Pers profesional merupakan prasyarat mutlak untuk membagun kultur pers yang sehat. Dengan
adanya kualifikasi jurnalis semacam itulah pers di Indonesia bisa diharapkan untuk menjadi

salah satu tiang penyangga demokrasi. Karena itulah, AJI melaksanakan sejumlah training,
workshop, diskusi dan seminar.
Berkaitan soal peningkatan profesionalisme ini, AJI juga membangun Media Center di beberapa
daerah. Misalnya, di Ambon dan Banda Aceh. Media Center di Ambon dibangun saat intensitas
konflik meluas di daerah itu. Pendirian Media Center merupakan salah satu alat untuk
mempromosikan penggunaan jurnalisme damai (peace journalism) kepada jurnalis saat meliput
konflik yang menelan banyak korban jiwa tersebut.
Sedangkan media Center di Aceh dibangun setelah terjadi bencana tsunami. Niat awal dari
adanya media center di daerah tersebut adalah untuk memberi rumah bernaung bagi jurnalis di
Banda Aceh yang hampir sebagian besar menderita kerugian moril dan materiil akibat tsunami,
26 Desember 2004. Setelah masa darurat bencana lewat, media center ini melanjutkan
fungsinya dengan mendorong jurnalis untuk terlibat aktif dalam melakukan fungsi kontrol sosial
terhadap proses rehabilitasi dan rekonstruksi.
Salah satu program penting AJI yang berhubungan dengan etika adalah melakukan kampanye
untuk menolak amplop atau pemberian dari nara sumber. Selama ini, salah satu cara yang
dilakukan adalah dengan melakukan sosialiasi kepada pejabat publik, masyarakat dan tentu juga
wartawan tentang akibat buruk dari praktik ini.

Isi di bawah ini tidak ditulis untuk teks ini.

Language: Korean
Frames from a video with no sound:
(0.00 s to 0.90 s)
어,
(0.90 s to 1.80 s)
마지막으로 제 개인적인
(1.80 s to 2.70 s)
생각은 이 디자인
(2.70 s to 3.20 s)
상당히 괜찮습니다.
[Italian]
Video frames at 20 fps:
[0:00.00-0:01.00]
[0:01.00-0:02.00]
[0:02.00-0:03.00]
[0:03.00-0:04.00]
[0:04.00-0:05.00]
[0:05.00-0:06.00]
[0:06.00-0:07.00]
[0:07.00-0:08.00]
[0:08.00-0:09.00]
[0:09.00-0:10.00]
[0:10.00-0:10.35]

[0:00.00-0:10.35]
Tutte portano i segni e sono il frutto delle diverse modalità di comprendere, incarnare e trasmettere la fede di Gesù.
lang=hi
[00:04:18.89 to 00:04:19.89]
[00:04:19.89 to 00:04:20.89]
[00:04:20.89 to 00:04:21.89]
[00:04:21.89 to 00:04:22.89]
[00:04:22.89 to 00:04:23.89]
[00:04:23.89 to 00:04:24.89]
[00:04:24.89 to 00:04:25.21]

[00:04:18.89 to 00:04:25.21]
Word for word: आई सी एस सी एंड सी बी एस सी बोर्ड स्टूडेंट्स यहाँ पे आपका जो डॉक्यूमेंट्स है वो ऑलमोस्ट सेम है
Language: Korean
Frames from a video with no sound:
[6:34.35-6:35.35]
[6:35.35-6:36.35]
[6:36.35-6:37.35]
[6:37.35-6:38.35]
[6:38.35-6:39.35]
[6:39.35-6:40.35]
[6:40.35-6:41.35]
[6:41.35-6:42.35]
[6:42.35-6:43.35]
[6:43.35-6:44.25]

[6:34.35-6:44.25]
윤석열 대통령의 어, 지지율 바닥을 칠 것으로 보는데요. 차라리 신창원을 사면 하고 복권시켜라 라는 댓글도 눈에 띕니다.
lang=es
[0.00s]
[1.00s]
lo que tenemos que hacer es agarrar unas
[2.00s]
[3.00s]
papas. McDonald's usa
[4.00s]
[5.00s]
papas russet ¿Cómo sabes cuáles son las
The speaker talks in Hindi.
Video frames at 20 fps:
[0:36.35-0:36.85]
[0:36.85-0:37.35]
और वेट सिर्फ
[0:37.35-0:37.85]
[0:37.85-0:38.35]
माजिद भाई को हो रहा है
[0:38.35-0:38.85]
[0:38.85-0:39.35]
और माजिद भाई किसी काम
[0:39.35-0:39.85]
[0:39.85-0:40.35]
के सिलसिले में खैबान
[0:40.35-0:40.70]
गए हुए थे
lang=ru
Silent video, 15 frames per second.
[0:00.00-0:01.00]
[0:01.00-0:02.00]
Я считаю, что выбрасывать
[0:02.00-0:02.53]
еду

Kesejahteraan jurnalis[sunting | sunting sumber]


Tema tentang kesejahteraan ini memang tergolong isu yang sangat ramai di media. Bagi AJI,
kesadaran akan pentingnya isu ini sudah dimulai sejak Kongres AJI tahun 1997. Dalam kongres
tersebut, dicetuskan untuk memberikan porsi layak kepada isu yang berhubungan dengan aspek
ekonomi jurnalis. Salah satu bentuknya adalah dengan mendorong pembentukan serikat pekerja
di masing-masing media.
Tak mudah memang untuk mendorong isu ini. Sebab, masih ada kekhawatiran di benak
pengusaha bahwa adanya serikat pekerja akan mendatangkan malapetaka, bencana atau
kekacauan di perusahaan media. Pandangan ini juga menunjukkan adanya resistensi
terselubung dari pemilik media soal serikat pekerja. Namun, usaha yang di rintis selama ini tak
sia-sia. Beberapa media sudah memiliki serikat pekerja, meski dengan nama berbeda-beda.
AJI percaya, adanya serikat pekerja memberi dampak baik bagi perusahaan. Dengan adanya
wakil karyawan, maka mereka bisa ikut memengaruhi kebijakan yang akan melibatkan mereka.
Dampak lanjutannya, jurnalis pun bisa mendapatkan penghasilan yang layak sehingga
kebutuhan ekonominya tercukupi. Kami percaya, soal kesejahteraan ini memiliki korelasi cukup
kuat dengan terbentuknya karakter seorang jurnalis profesional.